The local grocery store owner told police the women did all of the shopping for the people in the house. They were very frugal at first and paid for their purchases with handfuls of change, as though they didn’t have much money. After the first bank robbery, the women suddenly had plenty of paper currency. They bought large quantities of food and cigarettes. Police searched for the house’s owner, a forty-one-year-old taxi driver named Fred Healy. He had disappeared.
At ten o’clock on the night of January 16, police cars converged on the house on East Tenth Avenue. Chief Foster personally directed the raid. Twenty-four officers surrounded the house, which was in darkness. Superintendent Harold Darling and Detective Inspector Gordon Grant took the considerable risk of going to the front door and ringing the bell.
William Davies answered the door, opening it just a crack. The officers shoved their way in and one of them pressed the muzzle of a revolver against Davies’s stomach before he could bolt. Quietly, Grant ordered the bewildered Davies to lead him through the house and not make a sound. If at all possible, the officers wanted to pull off the raid without a gunfig
ht. As it turned out, there was no fight in this bandit gang.
Officers swept through the house and met no resistance at all. Davies claimed he was just a visitor. Earl Dunbar was trying to hide behind the living-room door. When he saw a gun in an officer’s hand, he threw up his hands and cried, “You don’t need to use that!” Charles Russell was hiding under a bed. He meekly surrendered without trying to use the three pistols he had on him.
A search of the house turned up several hundred dollars from the bank robberies. Among a cache of guns and ammunition was the revolver that had been stolen from the Bank of Commerce. A roll of tape of the same type that had been used to bind and gag the unfortunate taxi drivers was added to the mounting evidence. Dunbar and Russell were charged with murder, and Davies as an accessory to murder.
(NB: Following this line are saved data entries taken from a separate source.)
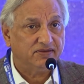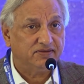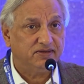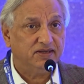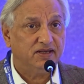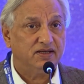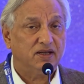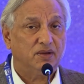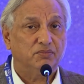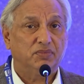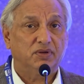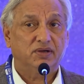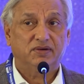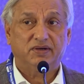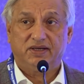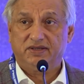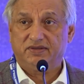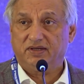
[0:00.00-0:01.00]
see a number
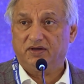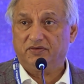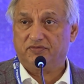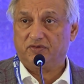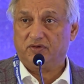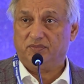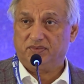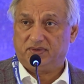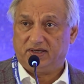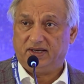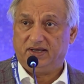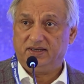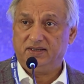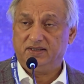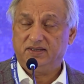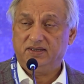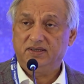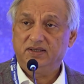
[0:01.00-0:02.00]
raising from
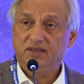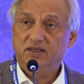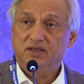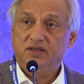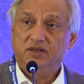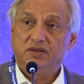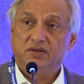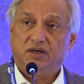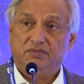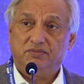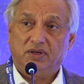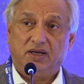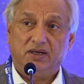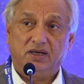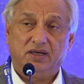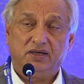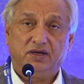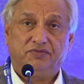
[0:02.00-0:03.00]
10,
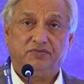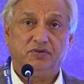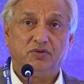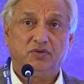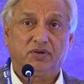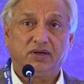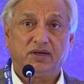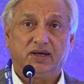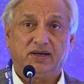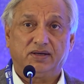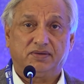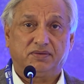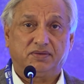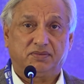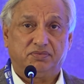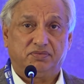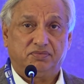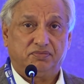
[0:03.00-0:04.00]
and if you're looking
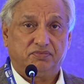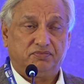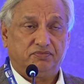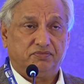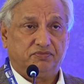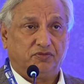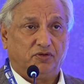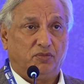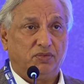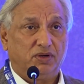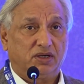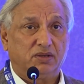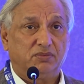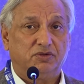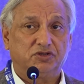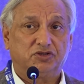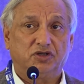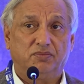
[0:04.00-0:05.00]
at formal
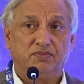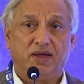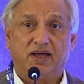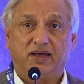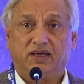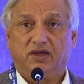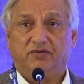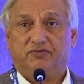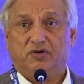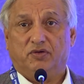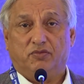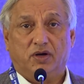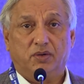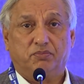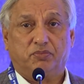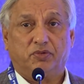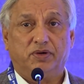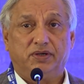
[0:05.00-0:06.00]
commercial banking from
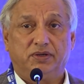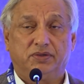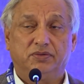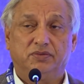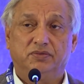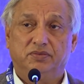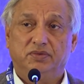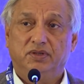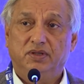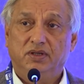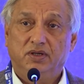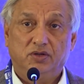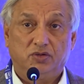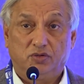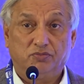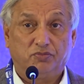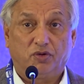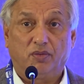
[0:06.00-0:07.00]
1.2
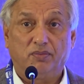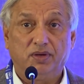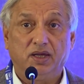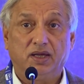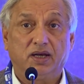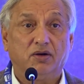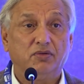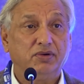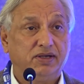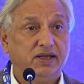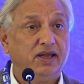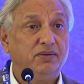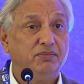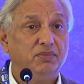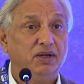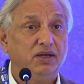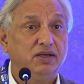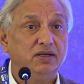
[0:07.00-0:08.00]
to probably around
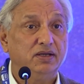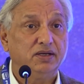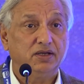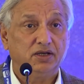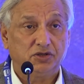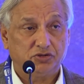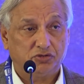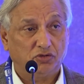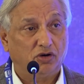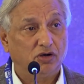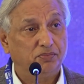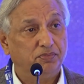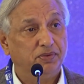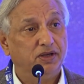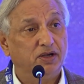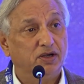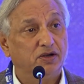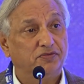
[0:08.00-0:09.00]
10 million in a short
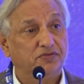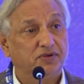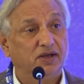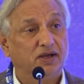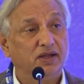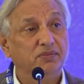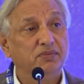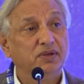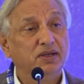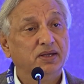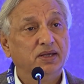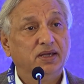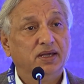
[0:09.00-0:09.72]
period of time.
At a luncheon the next day, Mayor McGeer congratulated Chief Foster on the success of the raid. He was confident that the rest of the gang would soon be in custody. Foster told the press that officers not directly assigned to the manhunt were “scouring the city for all undesirables and underworld characters with a view to placing them in jail or driving them from the city.”
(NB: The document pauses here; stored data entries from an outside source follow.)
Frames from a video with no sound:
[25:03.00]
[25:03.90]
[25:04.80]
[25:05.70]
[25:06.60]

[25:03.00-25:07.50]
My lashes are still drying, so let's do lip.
The police learned that most of the gang members had rooms in boarding houses and had been using the Tenth Avenue house as a hideout. Fred Healy had evidently rented it to them, knowing that they were plotting and carrying out bank robberies. The morning after the raid, Healy walked into the police station with his lawyer and gave himself up. He was charged with being an accessory to murder.
At a coroner’s inquest held on January 20, five witnesses identified Charles Russell as the bandit who had gunned down William Hobbs. Earl Dunbar was identified as the one who had shot Thomas Winsby. Throughout the four-hour hearing, Russell, who was known to have a taste for fine clothes and was nattily dressed, seemed amused at the proceedings. According to the Daily Province, he was “ice cold.” Dunbar, on the other hand, frowned often and “showed decided reaction to the evidence.”